[Collected data]
***
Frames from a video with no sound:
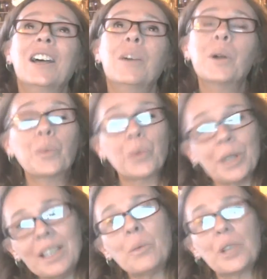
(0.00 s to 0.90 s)
But
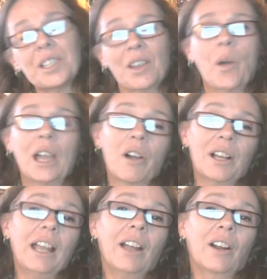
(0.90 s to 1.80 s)
really what's going
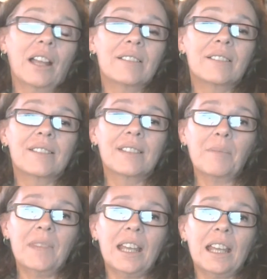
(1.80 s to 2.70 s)
on here is
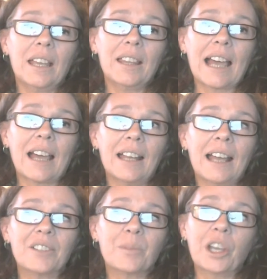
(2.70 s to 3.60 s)
something that
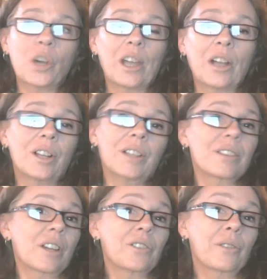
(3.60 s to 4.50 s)
has been going on in this
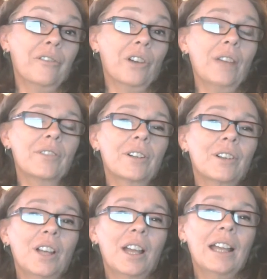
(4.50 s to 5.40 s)
country forever,
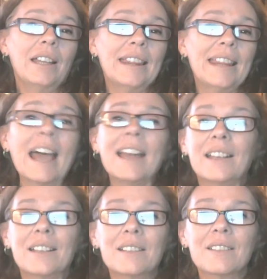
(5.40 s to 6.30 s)
and that
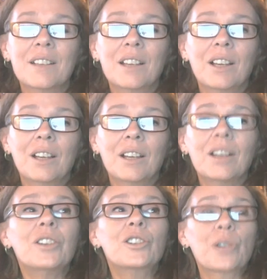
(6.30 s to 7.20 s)
is
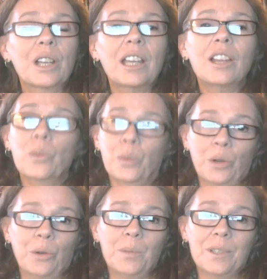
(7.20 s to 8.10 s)
tricking the
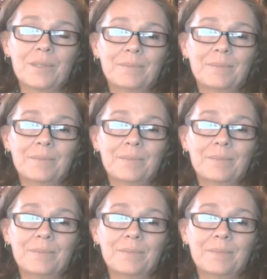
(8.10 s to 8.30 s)
rubes.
***
_YOUR ASSIGNMENT_.
Could you retype every record above exactly, leaving the pictures out?

_ANSWER SECTION_.
Frames from a video with no sound:
(0.00 s to 0.90 s)
But
(0.90 s to 1.80 s)
really what's going
(1.80 s to 2.70 s)
on here is
(2.70 s to 3.60 s)
something that
(3.60 s to 4.50 s)
has been going on in this
(4.50 s to 5.40 s)
country forever,
(5.40 s to 6.30 s)
and that
(6.30 s to 7.20 s)
is
(7.20 s to 8.10 s)
tricking the
(8.10 s to 8.30 s)
rubes.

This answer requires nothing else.